** Opening Dataset records block **

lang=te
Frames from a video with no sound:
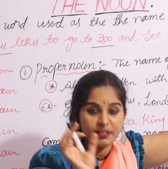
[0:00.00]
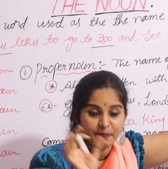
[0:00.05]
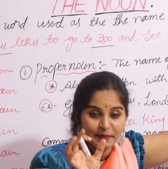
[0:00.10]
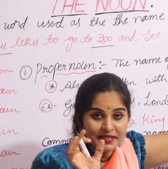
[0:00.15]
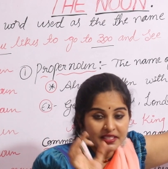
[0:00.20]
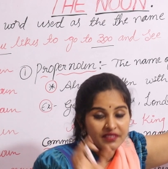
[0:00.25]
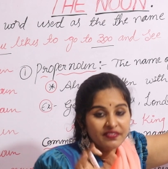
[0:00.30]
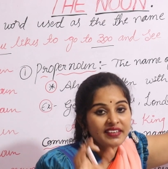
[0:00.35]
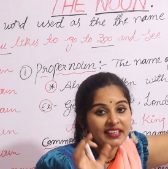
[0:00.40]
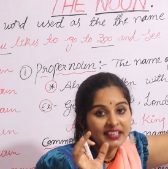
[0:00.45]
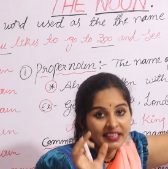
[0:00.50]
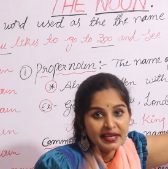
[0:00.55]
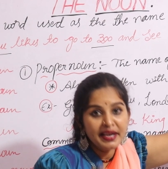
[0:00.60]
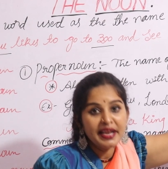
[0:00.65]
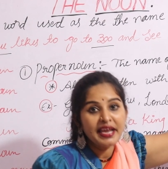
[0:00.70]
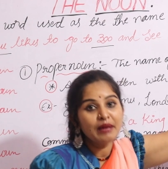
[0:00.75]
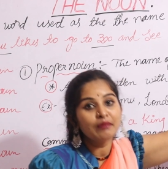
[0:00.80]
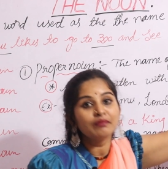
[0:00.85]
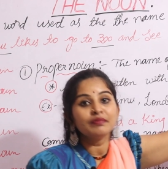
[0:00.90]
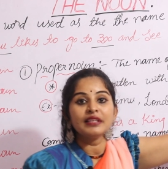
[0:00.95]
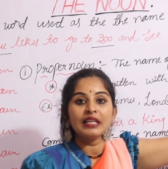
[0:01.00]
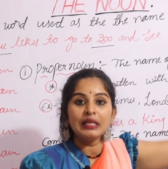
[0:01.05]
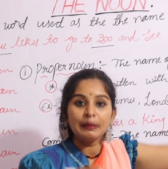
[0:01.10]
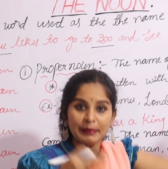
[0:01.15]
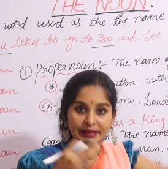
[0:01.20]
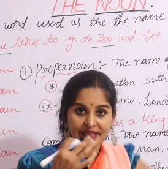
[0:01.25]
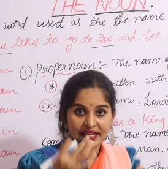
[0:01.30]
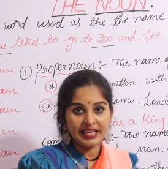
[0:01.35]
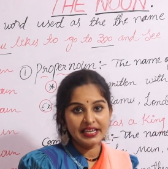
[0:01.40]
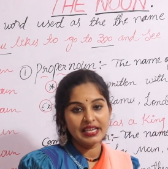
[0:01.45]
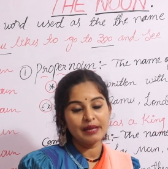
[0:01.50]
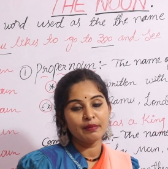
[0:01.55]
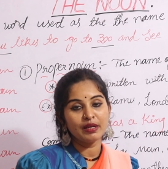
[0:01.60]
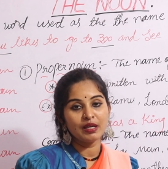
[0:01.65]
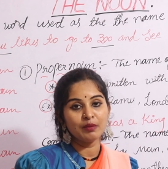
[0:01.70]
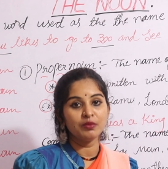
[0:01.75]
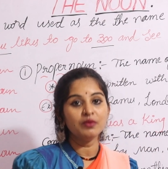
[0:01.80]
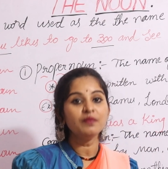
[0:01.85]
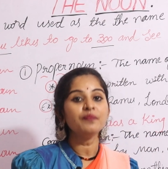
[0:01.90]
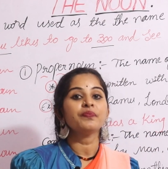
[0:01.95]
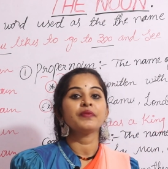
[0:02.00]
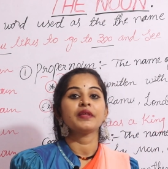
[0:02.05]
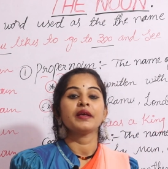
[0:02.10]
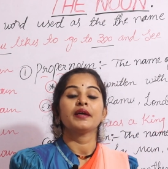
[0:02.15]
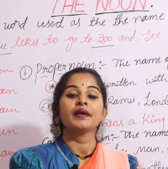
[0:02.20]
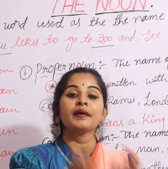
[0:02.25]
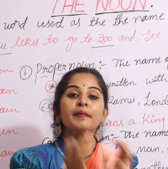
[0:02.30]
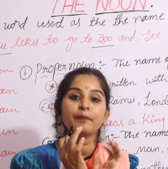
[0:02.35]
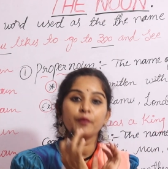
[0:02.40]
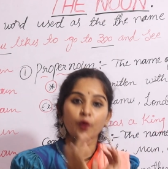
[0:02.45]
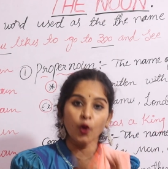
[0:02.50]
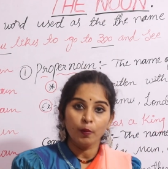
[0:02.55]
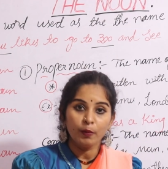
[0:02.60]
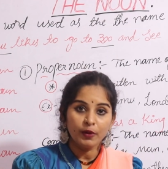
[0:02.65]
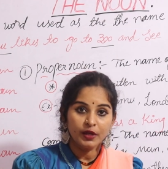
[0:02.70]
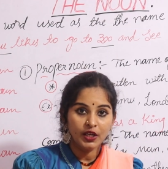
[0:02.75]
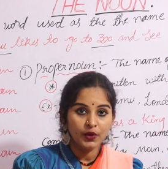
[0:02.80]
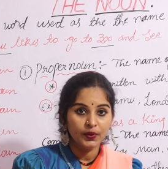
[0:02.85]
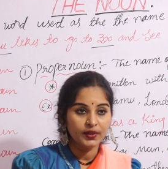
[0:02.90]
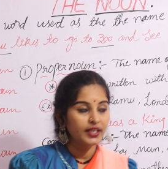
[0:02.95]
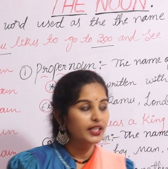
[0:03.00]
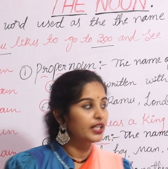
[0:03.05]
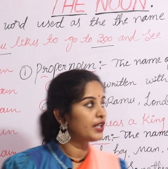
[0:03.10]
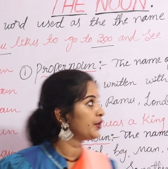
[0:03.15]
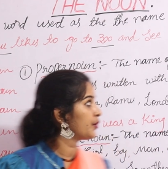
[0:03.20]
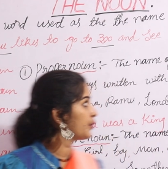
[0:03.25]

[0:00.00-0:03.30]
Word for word: స్పెసిఫిక్ నేమ్ తెలిపేదాన్ని మనము ప్రాపర్ నౌన్ అని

** Closing Dataset records block **

### Work order
What is needed is an exact output of the records above, with every picture left out.

### Result below
lang=te
Frames from a video with no sound:
[0:00.00]
[0:00.05]
[0:00.10]
[0:00.15]
[0:00.20]
[0:00.25]
[0:00.30]
[0:00.35]
[0:00.40]
[0:00.45]
[0:00.50]
[0:00.55]
[0:00.60]
[0:00.65]
[0:00.70]
[0:00.75]
[0:00.80]
[0:00.85]
[0:00.90]
[0:00.95]
[0:01.00]
[0:01.05]
[0:01.10]
[0:01.15]
[0:01.20]
[0:01.25]
[0:01.30]
[0:01.35]
[0:01.40]
[0:01.45]
[0:01.50]
[0:01.55]
[0:01.60]
[0:01.65]
[0:01.70]
[0:01.75]
[0:01.80]
[0:01.85]
[0:01.90]
[0:01.95]
[0:02.00]
[0:02.05]
[0:02.10]
[0:02.15]
[0:02.20]
[0:02.25]
[0:02.30]
[0:02.35]
[0:02.40]
[0:02.45]
[0:02.50]
[0:02.55]
[0:02.60]
[0:02.65]
[0:02.70]
[0:02.75]
[0:02.80]
[0:02.85]
[0:02.90]
[0:02.95]
[0:03.00]
[0:03.05]
[0:03.10]
[0:03.15]
[0:03.20]
[0:03.25]

[0:00.00-0:03.30]
Word for word: స్పెసిఫిక్ నేమ్ తెలిపేదాన్ని మనము ప్రాపర్ నౌన్ అని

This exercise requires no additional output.